Trigger management

Clicking the Alerts Triggers tab shows a summary of all configured triggers:

../../_images/c3-alerts-triggers-overview.png

Initially, the Triggers page is blank when there aren’t any triggers defined yet.

Use the Triggers page to:

  • Create a trigger using the + New trigger button.
  • View and sort a summary of triggers and their assigned actions.
  • Search for a trigger.
  • Edit or delete an existing trigger.

New/Edit Trigger Form

Use the New Trigger form to define the criteria that will activate associated alert actions. Some of the fields are already pre-populated when you clicked Set up an alert from a context menu.

The following component types of triggers can be created:

Broker Triggers

Use this broker trigger field reference for guidance when adding a broker trigger.

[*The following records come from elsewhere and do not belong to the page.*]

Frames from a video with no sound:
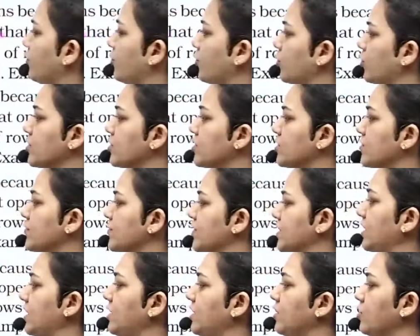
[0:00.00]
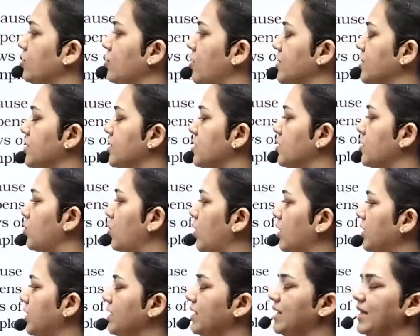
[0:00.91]
rows of cilia causes a
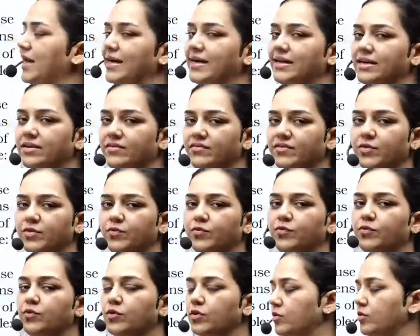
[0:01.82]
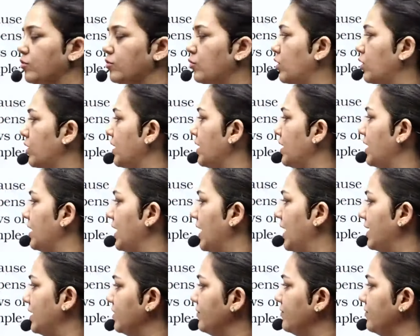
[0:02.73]
water laden with food. Water
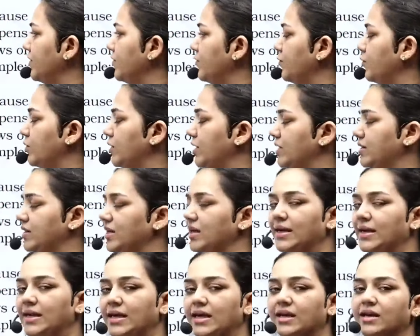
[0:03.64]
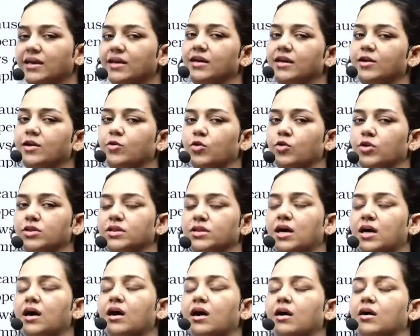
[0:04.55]
laden with food andre neerinalli
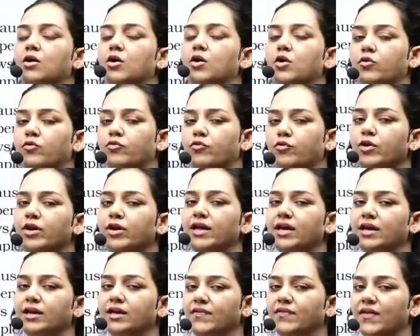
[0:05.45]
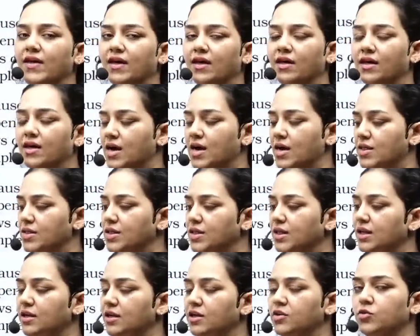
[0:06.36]
iruvantha food yenide, a
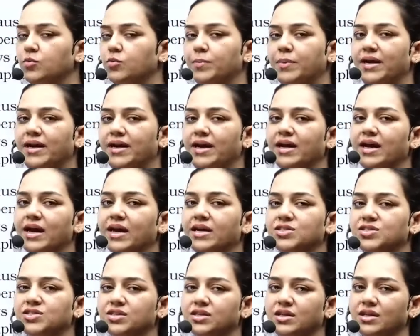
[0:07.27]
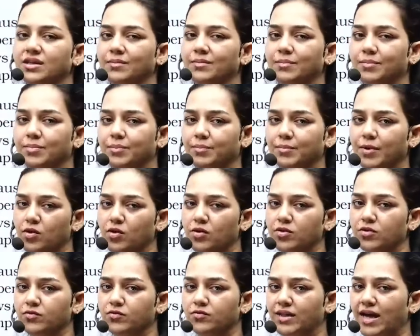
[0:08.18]
cilia do beating action because
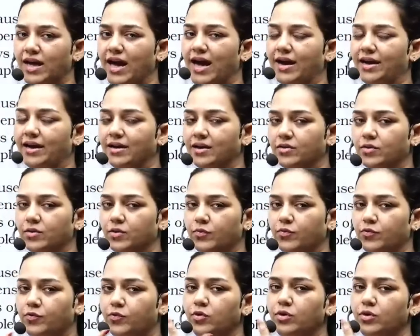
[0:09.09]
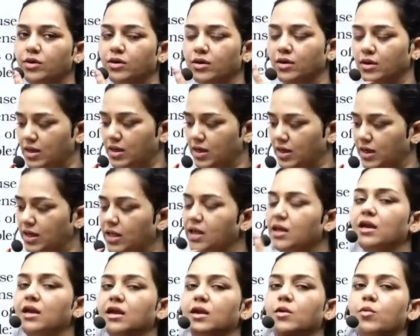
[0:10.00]
of that the food
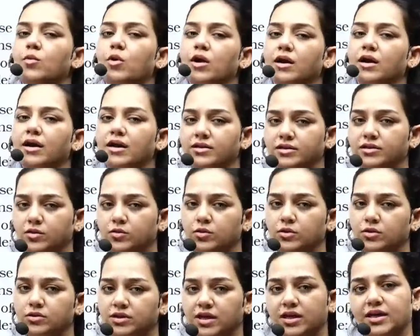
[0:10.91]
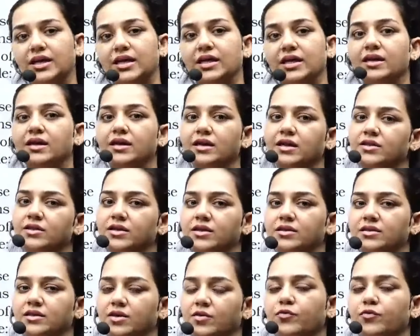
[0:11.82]
neeranna olagade tagolutte, neeralli
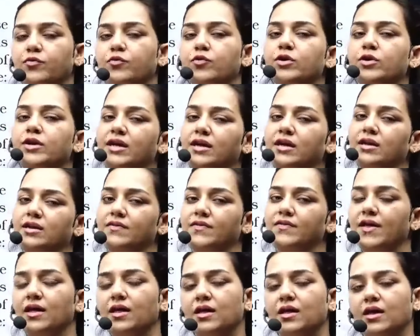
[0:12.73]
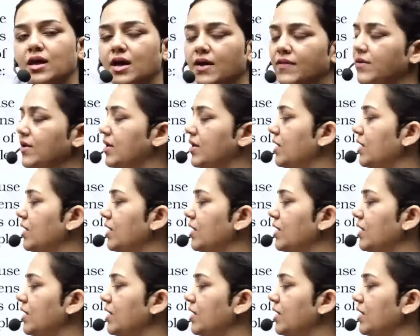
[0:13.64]
iddantha food yenide adanna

../../_images/c3-alerts-broker-trigger.png

Broker trigger form

Trigger name

A unique name used to identify the trigger (for example: Broker fetch request latency).

Note

Uniqueness is not enforced. As a recommended best practice, use unique and descriptive names to avoid confusion.

Component type
Select the Broker component type.
Cluster id

Select a cluster to trigger based on conditions of individual brokers.

Warning

There is a known issue when multiple clusters are selected for a broker or cluster trigger. As a recommended best practice, only select a single cluster for the trigger. For more information, see the known issues section in the release notes.

Metric

Values in Metric are triggered on a per-broker basis.

Important

Any broker that meets the defined Condition will trigger individually.

Bytes in
Number of bytes per second produced a broker.
Bytes out
Number of bytes per second fetched from a broker (does not account for internal replication traffic).

Note

Prior to Kafka 0.11.0.0, the BytesOutPerSec accounted for traffic from the consumer and internal replication. This has been changed to only account for consumer traffic for this broker. Adjust alerts accordingly.

Fetch request latency
Latency of fetch requests to this broker at the median, 95th, 99th, or 99.9th percentile (in milliseconds).
Production request count
Total number of produce requests to a broker (requests per minute).
Production request latency
Latency of produce requests to this broker at the median, 95th, 99th, or 99.9th percentile (in milliseconds).
Condition
The trigger will fire when the Condition is true of the comparison between the value of the metric being monitored and the value of the Value field. Possible options are Greater than, Less than, Equal to, Not equal to, Online, or Offline, depending on the selected Metric.
Value
The value to which the broker Metric is compared.

Cluster Triggers

Use this cluster trigger field reference for guidance when adding a cluster trigger.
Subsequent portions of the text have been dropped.